The Senate Public Safety Committee approved legislation Wednesday that could save hundreds of Oklahoma lives. Senate Bill 442, by Sen. Ron Sharp, would make it unlawful to compose, send or read a text message while driving.
“Too many Oklahomans are tragically being killed or killing others because they are texting and driving,” said Sharp, R-Shawnee. “Studies have repeatedly shown that texting while driving is as dangerous as drinking and driving. We’ve outlawed drinking and driving – now it’s time we put a stop to this dangerous behavior as well before more lives are senselessly lost.”
Under SB 442, which was carried over from last session, anyone convicted of violating the law would be punished by a fine not to exceed $500, including court costs. The bill was amended in committee and the fine, including court costs, was lowered to no more than $30 for first offenses and $50 for second and subsequent offenses.
SB 442 was requested by AAA whose members are afraid for their safety on the road because of other drivers texting. Chuck Mai, vice president of public affairs for AAA, said the organization has been fighting for a ban on texting in Oklahoma for the last five years.

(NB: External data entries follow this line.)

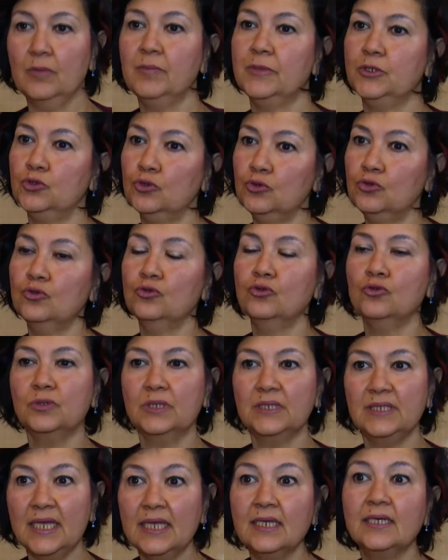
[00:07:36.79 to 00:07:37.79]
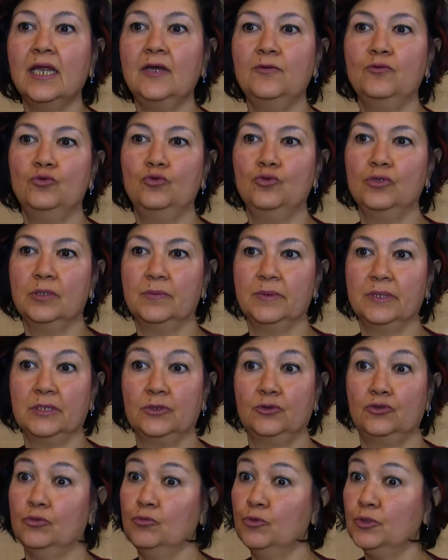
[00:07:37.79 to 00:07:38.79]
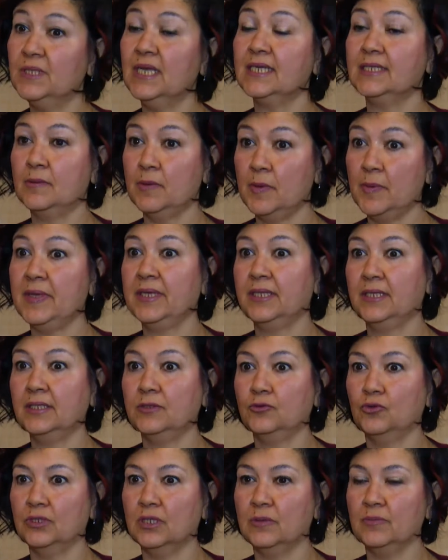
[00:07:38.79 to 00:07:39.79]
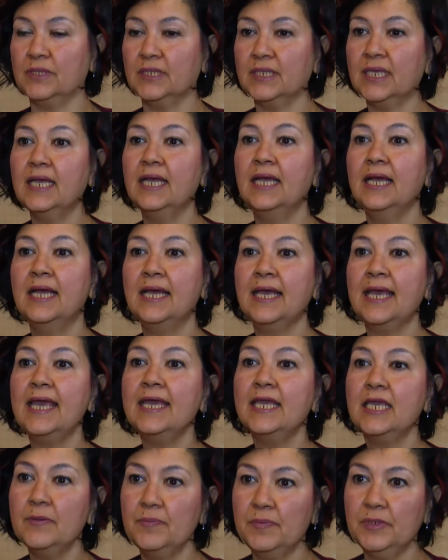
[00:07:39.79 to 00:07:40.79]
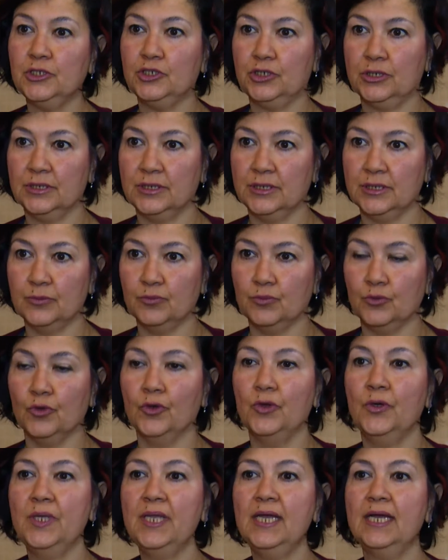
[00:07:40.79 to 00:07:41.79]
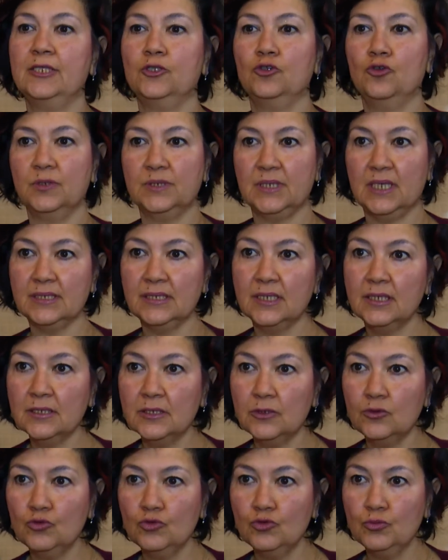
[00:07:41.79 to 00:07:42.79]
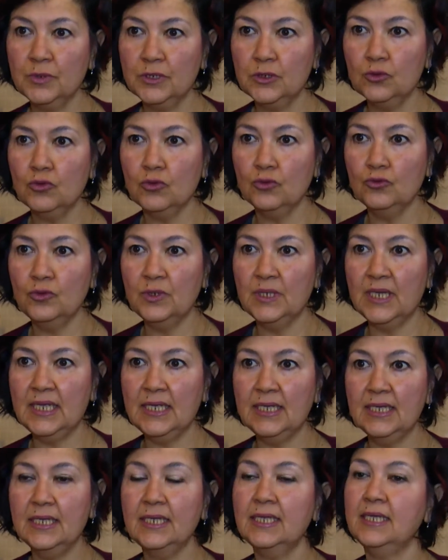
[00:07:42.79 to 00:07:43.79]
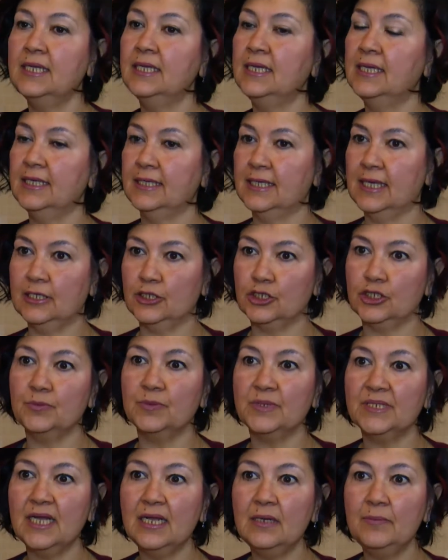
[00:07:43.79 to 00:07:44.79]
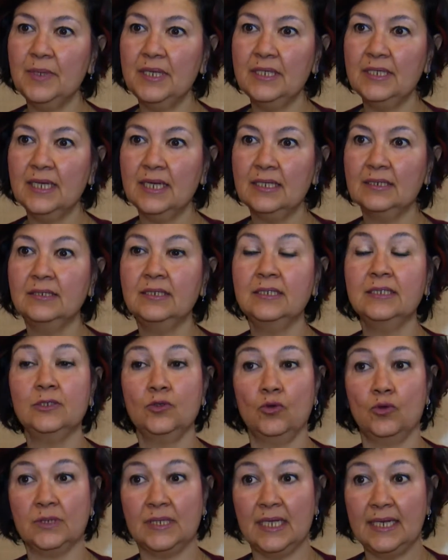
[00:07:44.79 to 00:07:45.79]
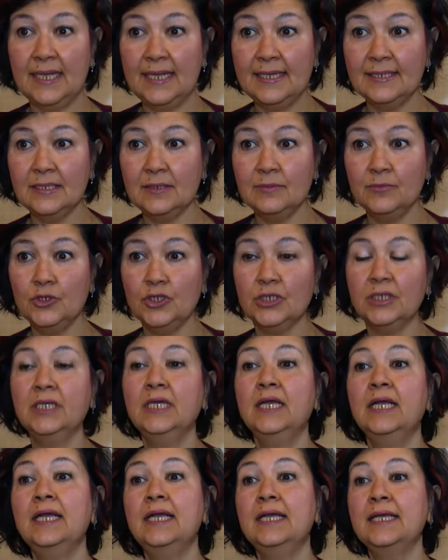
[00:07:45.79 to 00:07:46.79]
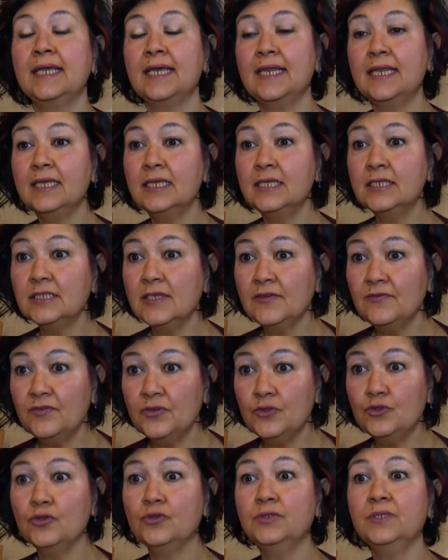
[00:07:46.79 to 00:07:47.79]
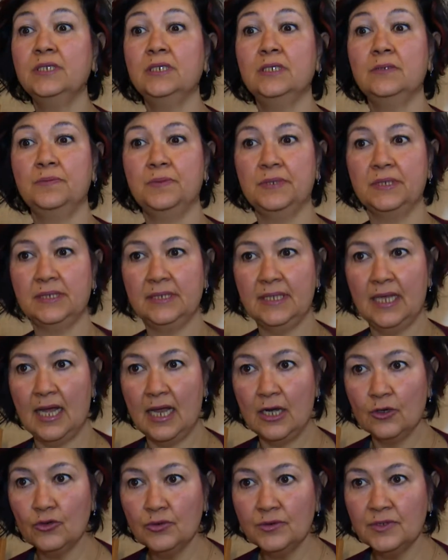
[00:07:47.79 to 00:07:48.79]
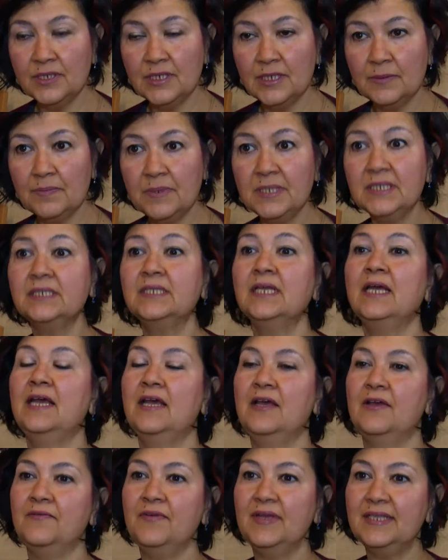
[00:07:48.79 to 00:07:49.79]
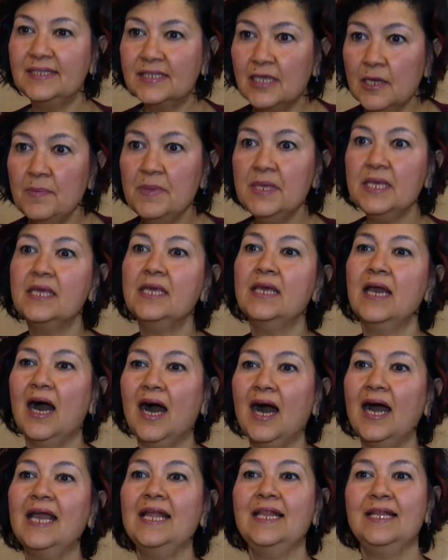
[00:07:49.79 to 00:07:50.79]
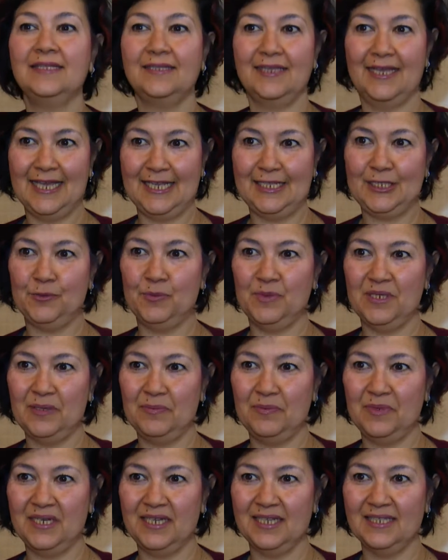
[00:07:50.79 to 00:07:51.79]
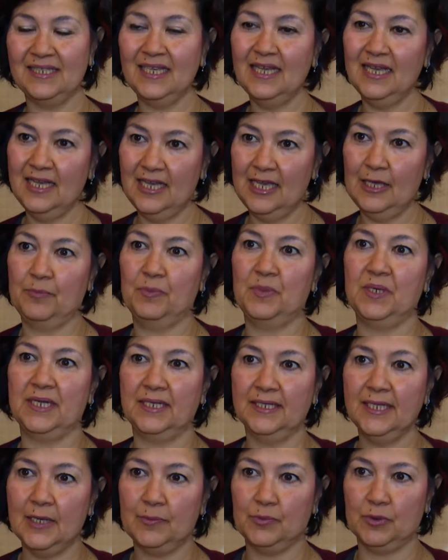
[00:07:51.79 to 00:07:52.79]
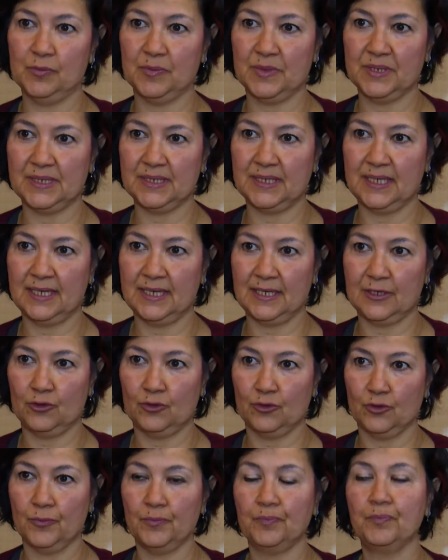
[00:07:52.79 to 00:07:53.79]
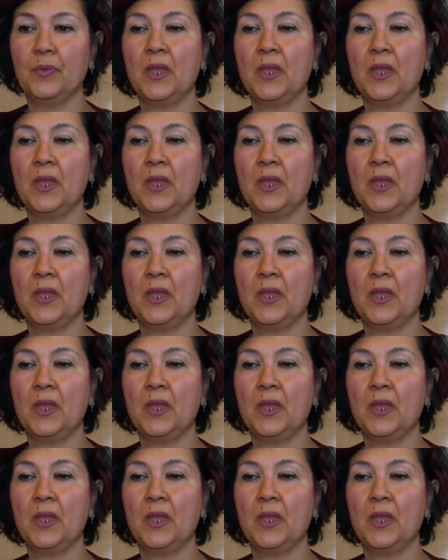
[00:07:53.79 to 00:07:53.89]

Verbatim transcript: Ama çocuklukta tekrar vurgulamak istiyorum. Özellikle bebeklik döneminde ekip işidir bu. Yani göz hastalıkları uzmanı konuyla ilgili gelişimsel pediatrist, özel eğitimci, gerekirse fizyoterapist, ergoterapist ve tabii ki ailenin eğitimiyle birlikte hep birlikte yapılması gerekiyor.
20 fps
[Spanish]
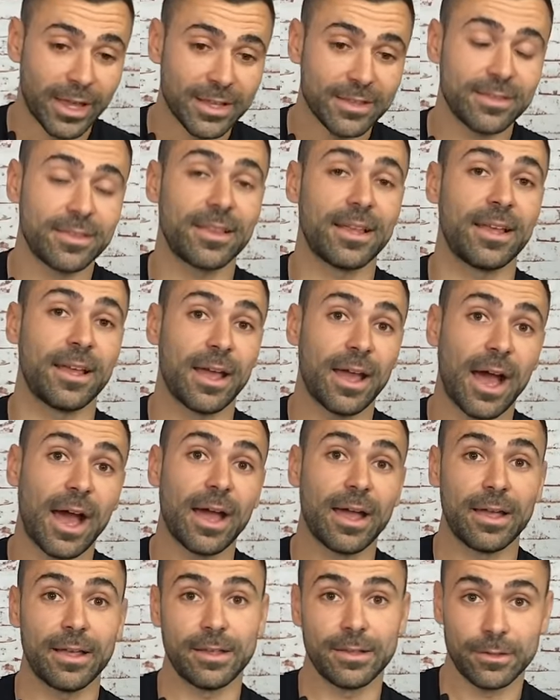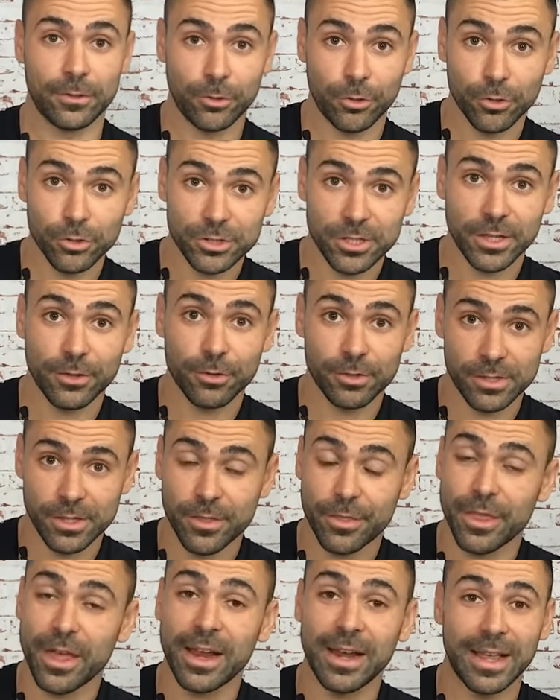este, no siendo
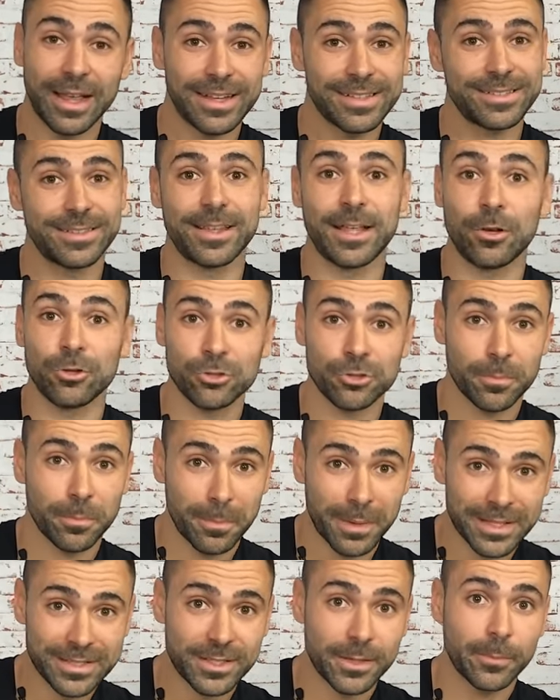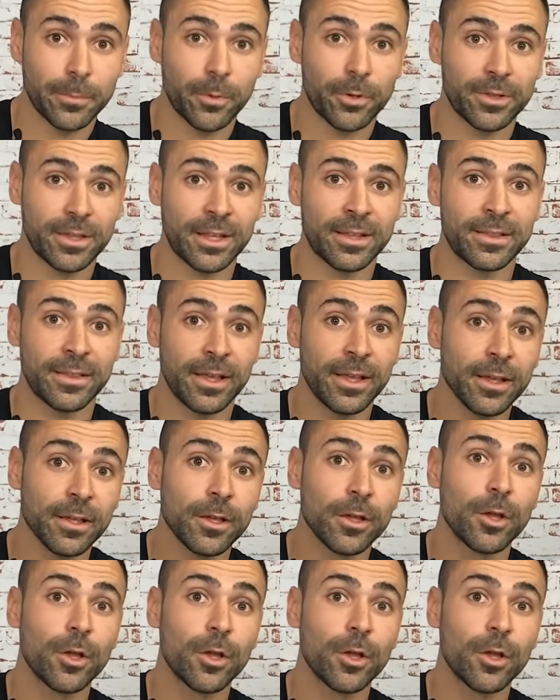esencial, es de los más importantes,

“I can’t think of anything more dangerous than for a driver to read, write or send a text message. Your eyes are off the road, your hands are off the wheel and your mind is not focused on driving,” said Mai. “AAA feels it’s time for the Oklahoma legislature to step up and join the 42 other states that have sent a clear and urgent message to their motorists that texting is so dangerous that they have outlawed it.”
According to the Oklahoma Highway Safety Office there were more than 11,000 crashes in 2012 caused by distracted drivers.
The bill provides exemptions for law enforcement and safety personnel; drivers of authorized emergency vehicles; someone operating an amateur radio or who holds a current, valid amateur radio station license issued by the FCC; or those who use a cell phone solely to contact an emergency response operator, a hospital, physician’s office, health clinic, a provider of ambulance or firefighting services, or a law enforcement agency in emergency situations.
SB 442 will now move to the full Senate for further consideration.